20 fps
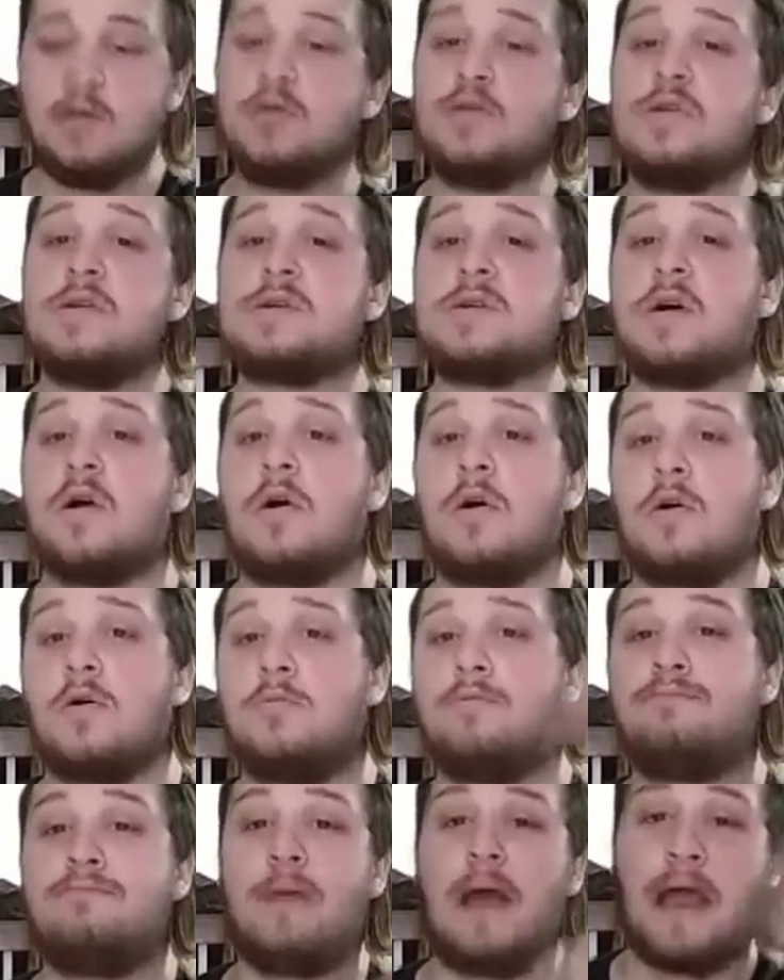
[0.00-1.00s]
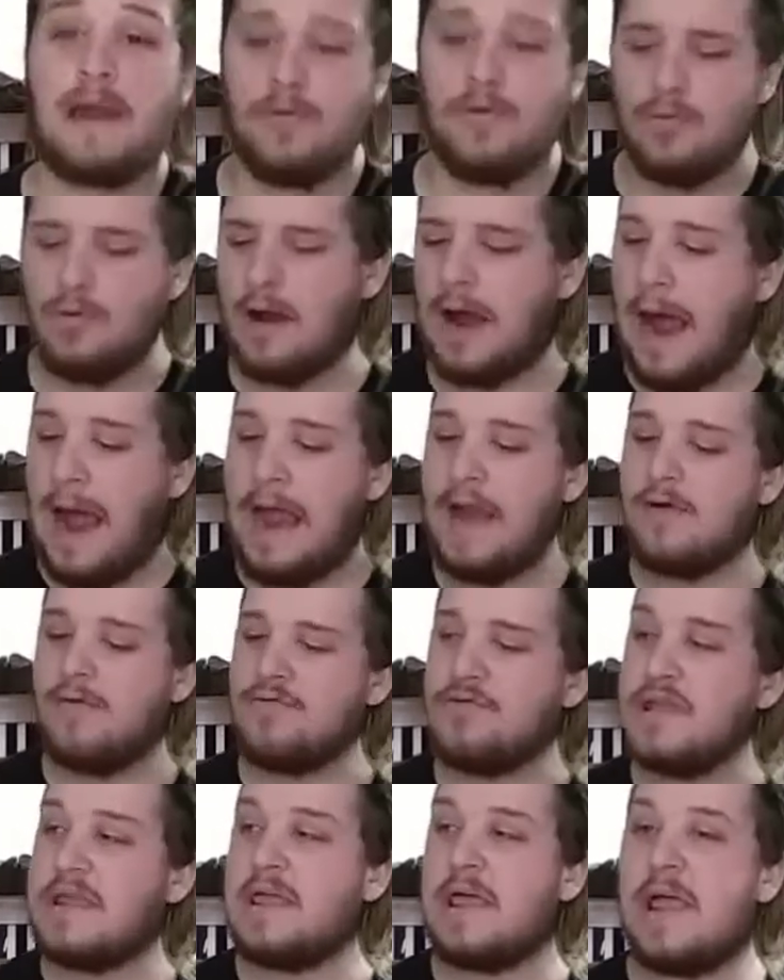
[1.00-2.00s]
is called, I don't
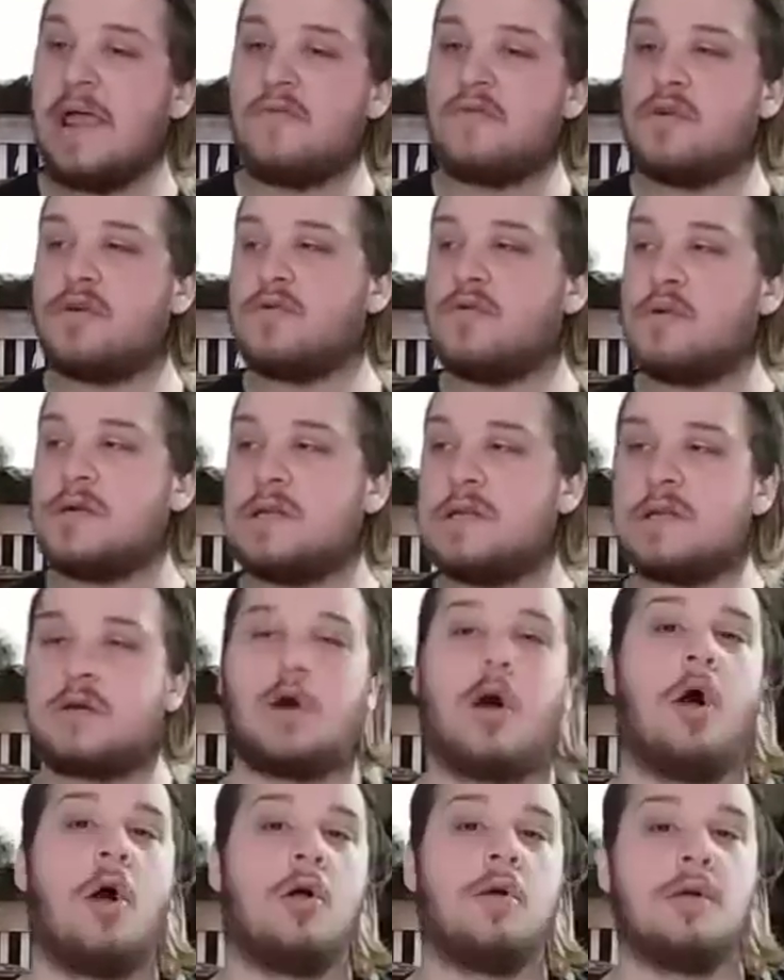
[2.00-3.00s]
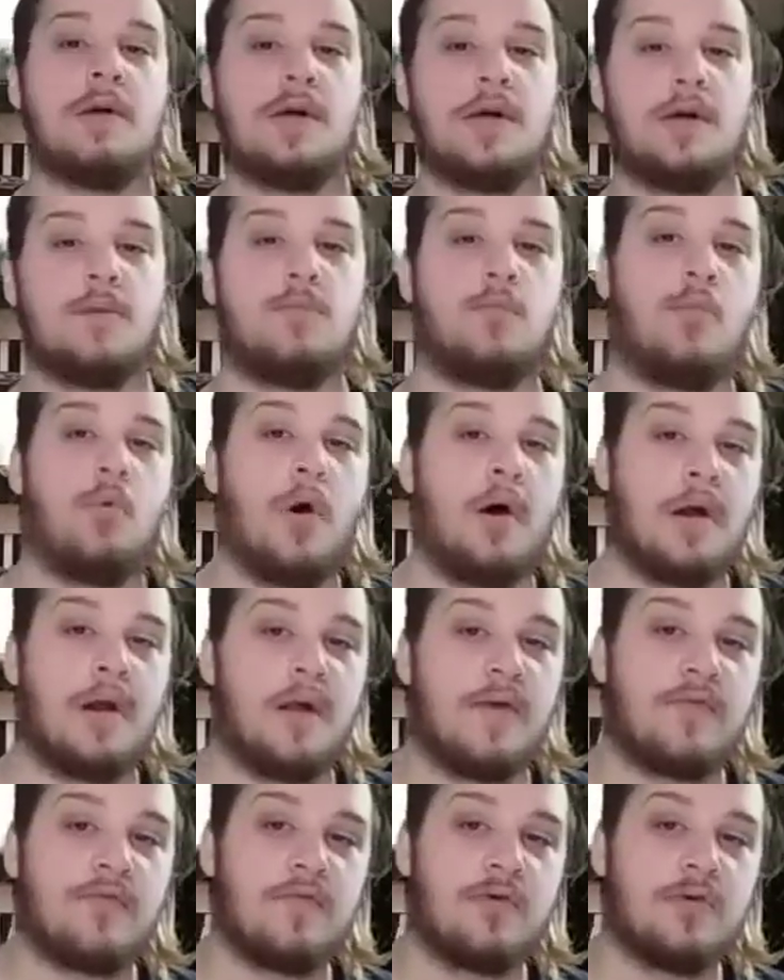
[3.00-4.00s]
think they ever really call him
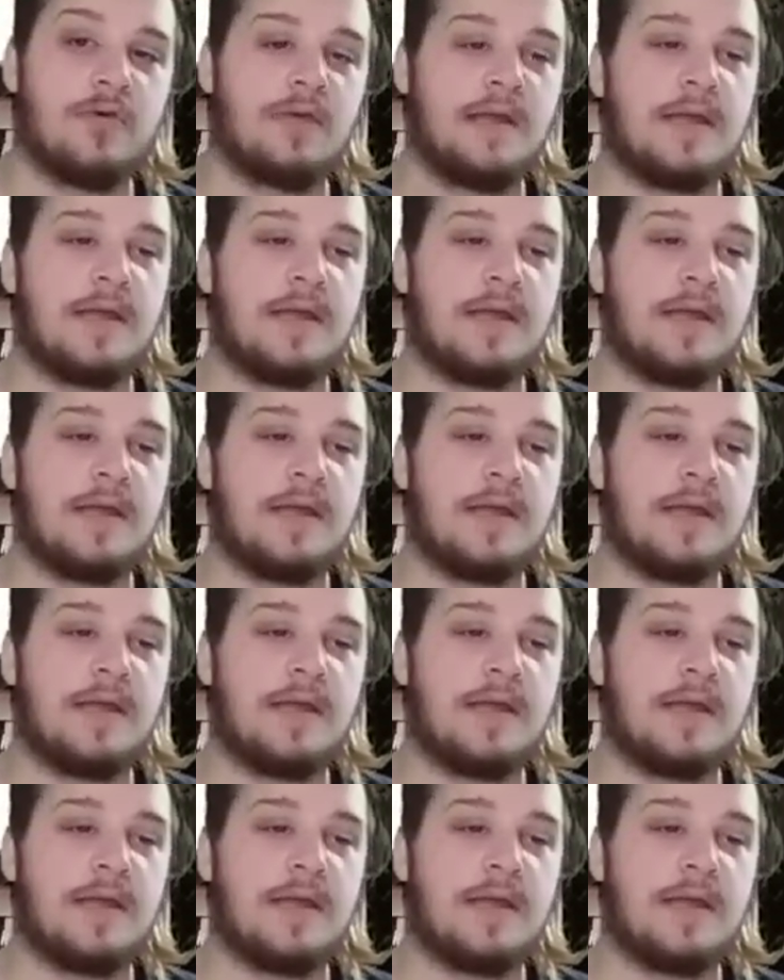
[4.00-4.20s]
whatever,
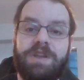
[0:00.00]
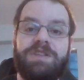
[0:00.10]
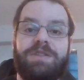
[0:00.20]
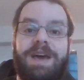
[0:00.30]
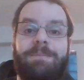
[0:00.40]

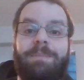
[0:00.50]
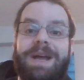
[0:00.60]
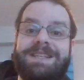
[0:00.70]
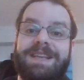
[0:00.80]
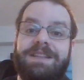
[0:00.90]
So that
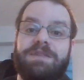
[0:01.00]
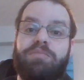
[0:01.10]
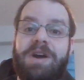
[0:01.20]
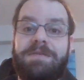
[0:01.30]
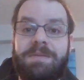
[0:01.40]
bites into
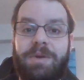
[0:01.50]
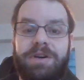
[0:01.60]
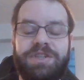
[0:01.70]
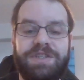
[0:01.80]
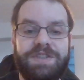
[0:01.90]
profit
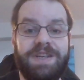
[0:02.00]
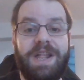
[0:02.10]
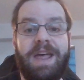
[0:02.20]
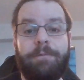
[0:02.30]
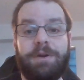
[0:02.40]
margins.
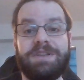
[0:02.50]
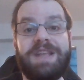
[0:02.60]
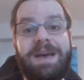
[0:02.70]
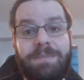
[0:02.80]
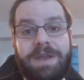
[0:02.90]
And what
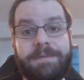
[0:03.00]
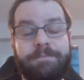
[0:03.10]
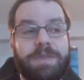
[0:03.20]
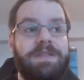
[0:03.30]
does that mean?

——

* _What this task involves_: Copy exactly the lines from the line holding "[4.00-4.20s]" to the final line of the listing, and leave the pictures out.

* _Reply to the exercise_:
[4.00-4.20s]
whatever,
[0:00.00]
[0:00.10]
[0:00.20]
[0:00.30]
[0:00.40]

[0:00.50]
[0:00.60]
[0:00.70]
[0:00.80]
[0:00.90]
So that
[0:01.00]
[0:01.10]
[0:01.20]
[0:01.30]
[0:01.40]
bites into
[0:01.50]
[0:01.60]
[0:01.70]
[0:01.80]
[0:01.90]
profit
[0:02.00]
[0:02.10]
[0:02.20]
[0:02.30]
[0:02.40]
margins.
[0:02.50]
[0:02.60]
[0:02.70]
[0:02.80]
[0:02.90]
And what
[0:03.00]
[0:03.10]
[0:03.20]
[0:03.30]
does that mean?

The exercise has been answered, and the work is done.